(Data records)
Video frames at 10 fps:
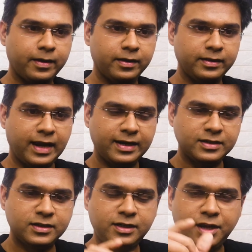that
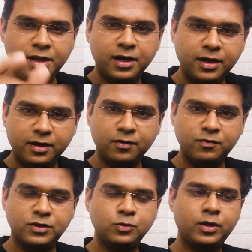is a trigger
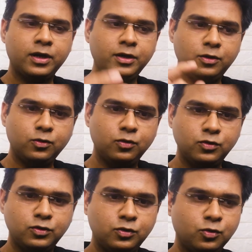which you can
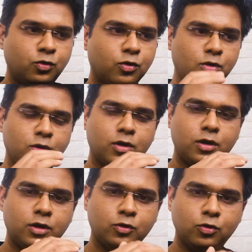use to
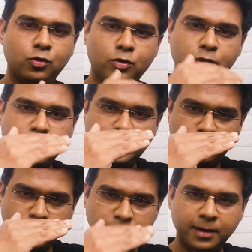go
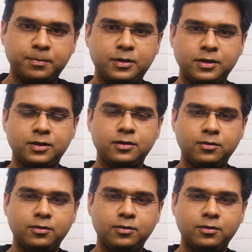into depth.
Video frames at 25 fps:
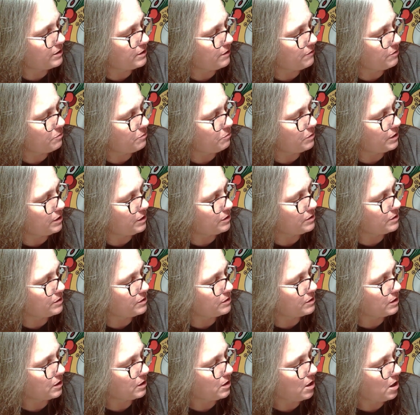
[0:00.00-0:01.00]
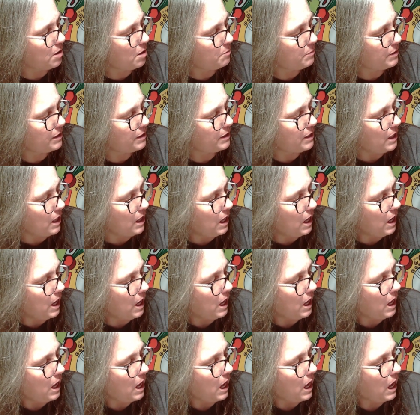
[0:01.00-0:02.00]
Everyone else is a common.
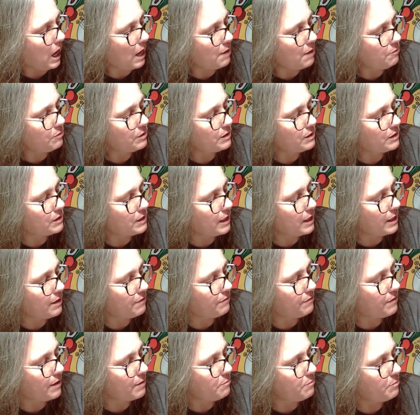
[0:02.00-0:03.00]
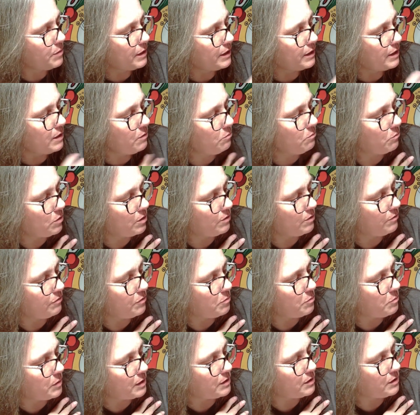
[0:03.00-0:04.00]
I would say if I'm picking one for
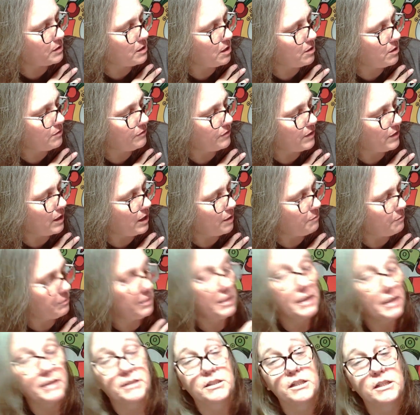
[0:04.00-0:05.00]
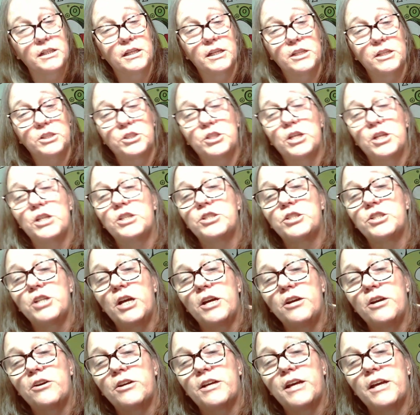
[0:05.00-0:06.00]
myself, I would like to get
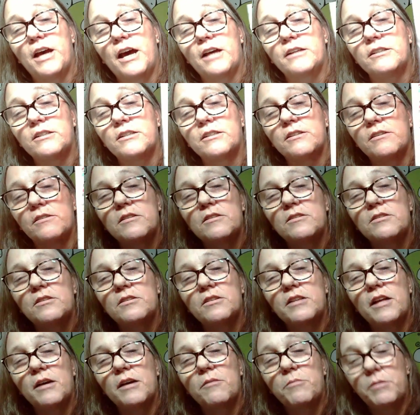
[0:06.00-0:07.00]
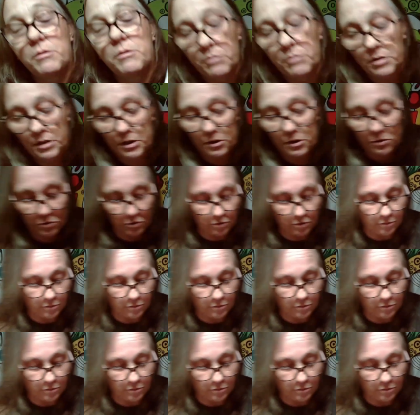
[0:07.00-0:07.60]
Cheshire Cat. So that would be really cool.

(ASSIGNED TASK) The line containing "[0:02.00-0:03.00]" and all lines after it, through the last line of the records, should be returned exactly. Omit the pictures.

(ANSWER SECTION)
[0:02.00-0:03.00]
[0:03.00-0:04.00]
I would say if I'm picking one for
[0:04.00-0:05.00]
[0:05.00-0:06.00]
myself, I would like to get
[0:06.00-0:07.00]
[0:07.00-0:07.60]
Cheshire Cat. So that would be really cool.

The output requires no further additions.